At this point my plan is to leave it here until someone can give me some advice! Please help !! Another thing I wanted to note is the leaves seems to have this film on it and when I mess the leaves and try to clean it off I get this brown tannish dirt that comes off of the leaves not sure why this is happening. When researching on the Internet it says it may need more water however I don’t want to rot the rot the roots, It also says it does not need direct sunlight so I am unsure if this plant is getting enough or too much


----------



## Socratic Monologue (Apr 7, 2018)

Possibly spider mites.

Not that we don't have houseplant people here, but such questions would reach a bigger relevant audience in a plant forum, such as Dave's Garden.


----------



## DendroJoris (Apr 13, 2021)

I have several Alocasia species at home and from experience i can say Alocasia species are 'cry babies'. You probably got it from an humid greenhouse and then transfer it to your garden then to a not so humid house. Then they need some time to adjust to their environment again. Some survive, some don't. At least don't place it near a heater, they dry the air out to much. 

Give it the time to adjust. Keep spraying the leaves with water daily or every other day and don't overwater the soil, just keep it moist. Most importantly, relax... most plants don't like it when you give them to much attention. I do not see an unhealthy plant, this one is most probably going to make it.


----------



## KerenDaloya (Jun 4, 2021)

DendroJoris said:


> I have several Alocasia species at home and from experience i can say Alocasia species are 'cry babies'. You probably got it from an humid greenhouse and then transfer it to your garden then to a not so humid house. Then they need some time to adjust to their environment again. Some survive, some don't. At least don't place it near a heater, they dry the air out to much.
> 
> Give it the time to adjust. Keep spraying the leaves with water daily or every other day and don't overwater the soil, just keep it moist. Most importantly, relax... most plants don't like it when you give them to much attention. I do not see an unhealthy plant, this one is most probably going to make it.


Thank you


----------



## BHunts4Frogs (Feb 9, 2021)

Wow that plant is huge! I'm going to keep following. I only have a smaller plant, but I'm having similar issues.


----------



## phender (Jan 9, 2009)

As stated above, Alocasia don't like changes in their conditions. Their first response to change is to drop their leaves. Most of the time the leaves will regrow and you will have a healthy plant, but it may take a few weeks, so don't throw it out.
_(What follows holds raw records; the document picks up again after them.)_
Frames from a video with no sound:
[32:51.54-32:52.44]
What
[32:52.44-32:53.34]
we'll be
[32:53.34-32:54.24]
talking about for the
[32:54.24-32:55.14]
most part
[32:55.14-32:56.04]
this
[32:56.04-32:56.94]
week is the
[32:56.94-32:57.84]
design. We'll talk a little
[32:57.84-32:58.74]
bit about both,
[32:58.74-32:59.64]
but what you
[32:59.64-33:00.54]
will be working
Leave it alone in the place you think is best for it and it should recover. Moving it from place to place trying to make it happy is counter-productive.


----------



## varanoid (Jan 21, 2011)

I can corroborate what has already been said by others. Allocasias, in my experience, have been fussy plants. The only thing that I can add is that in my experience, they are easier to overwater than to underwater. 
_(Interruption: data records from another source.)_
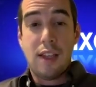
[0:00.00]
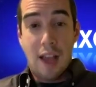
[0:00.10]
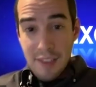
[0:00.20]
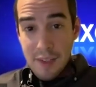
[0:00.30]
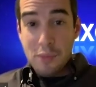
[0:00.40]

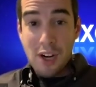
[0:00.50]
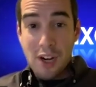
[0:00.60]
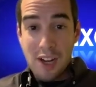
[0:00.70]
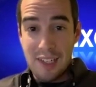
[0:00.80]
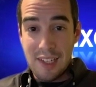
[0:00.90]

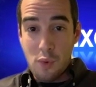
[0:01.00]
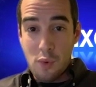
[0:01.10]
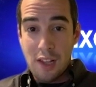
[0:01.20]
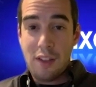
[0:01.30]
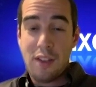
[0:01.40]
Unsurprisingly as
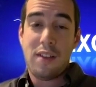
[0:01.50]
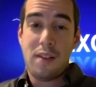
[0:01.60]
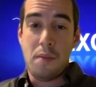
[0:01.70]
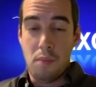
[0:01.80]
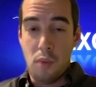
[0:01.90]
well,
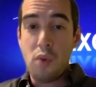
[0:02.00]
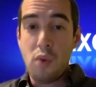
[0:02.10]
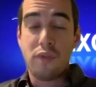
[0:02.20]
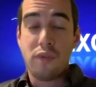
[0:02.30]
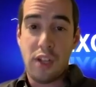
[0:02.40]
most
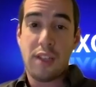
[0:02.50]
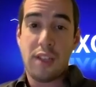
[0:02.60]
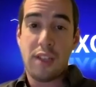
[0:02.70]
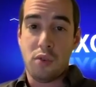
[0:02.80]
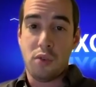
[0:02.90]
of the threat
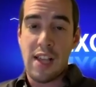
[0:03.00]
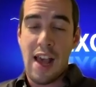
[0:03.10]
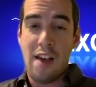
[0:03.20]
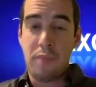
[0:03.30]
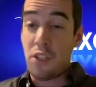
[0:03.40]
actors
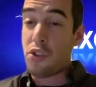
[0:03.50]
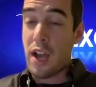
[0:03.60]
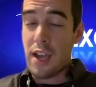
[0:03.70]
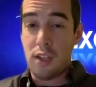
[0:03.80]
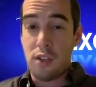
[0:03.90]
have been
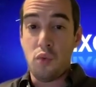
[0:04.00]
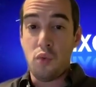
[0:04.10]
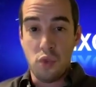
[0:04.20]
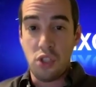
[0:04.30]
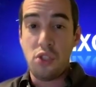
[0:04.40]
trying to
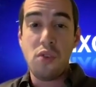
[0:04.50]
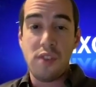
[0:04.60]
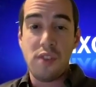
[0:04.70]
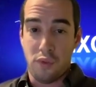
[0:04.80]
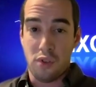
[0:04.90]
use
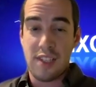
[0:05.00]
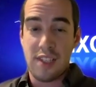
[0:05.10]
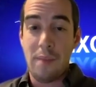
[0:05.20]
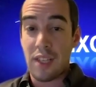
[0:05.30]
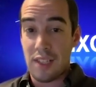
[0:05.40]
it for
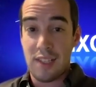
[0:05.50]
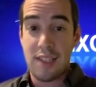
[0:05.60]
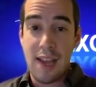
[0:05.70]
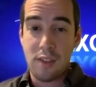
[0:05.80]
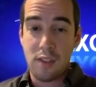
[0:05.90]
some
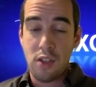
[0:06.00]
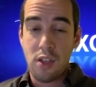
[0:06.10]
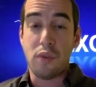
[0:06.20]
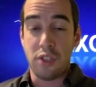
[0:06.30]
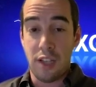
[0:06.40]
extent
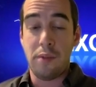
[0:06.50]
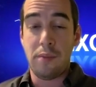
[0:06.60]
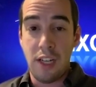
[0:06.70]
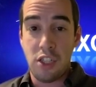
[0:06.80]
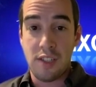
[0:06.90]
for their
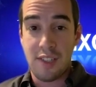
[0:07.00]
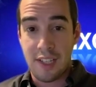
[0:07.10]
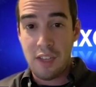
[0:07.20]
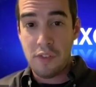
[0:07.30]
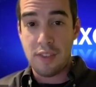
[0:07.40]
malicious
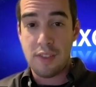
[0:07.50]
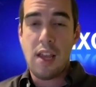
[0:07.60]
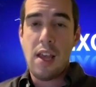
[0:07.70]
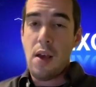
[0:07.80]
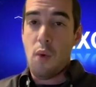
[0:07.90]
activities.
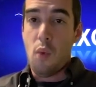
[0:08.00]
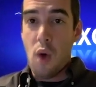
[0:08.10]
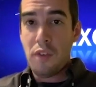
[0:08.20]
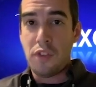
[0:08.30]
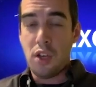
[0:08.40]

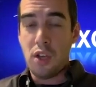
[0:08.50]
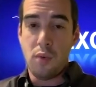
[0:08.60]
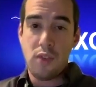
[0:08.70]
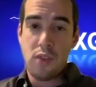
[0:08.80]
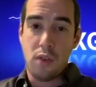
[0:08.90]
One of
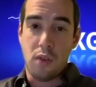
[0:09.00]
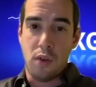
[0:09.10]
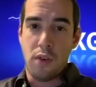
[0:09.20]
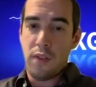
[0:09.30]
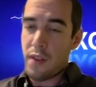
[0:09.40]
those,
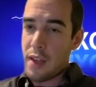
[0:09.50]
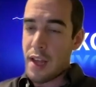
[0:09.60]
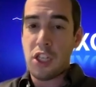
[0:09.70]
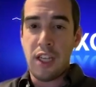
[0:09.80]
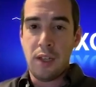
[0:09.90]
or
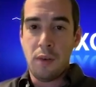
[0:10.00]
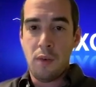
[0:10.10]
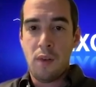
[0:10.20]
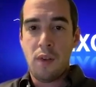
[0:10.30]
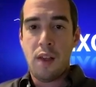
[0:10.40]
actually
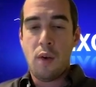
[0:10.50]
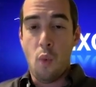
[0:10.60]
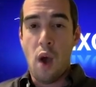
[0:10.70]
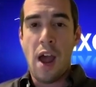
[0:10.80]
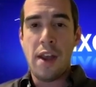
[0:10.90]

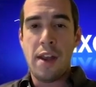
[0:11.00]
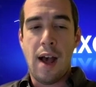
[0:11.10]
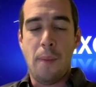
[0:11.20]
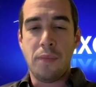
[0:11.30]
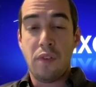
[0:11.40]
one
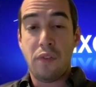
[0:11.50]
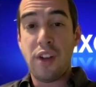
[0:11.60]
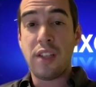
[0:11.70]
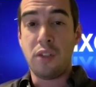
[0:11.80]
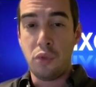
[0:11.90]

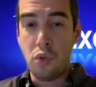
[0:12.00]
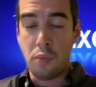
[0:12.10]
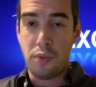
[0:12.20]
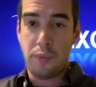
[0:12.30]
threat group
Yours sure is a beautiful plant though!


----------



## KerenDaloya (Jun 4, 2021)

Hello Everyone!
Thank you so much for all your responses. Well, someone mentioned spider eggs and they were right. In fact I bought the plant infested and had no clue. I thought a couple of spider webs was no biggie, and I could easily wipe them off. I was wrong! The nursery took the plant back and apologized.


----------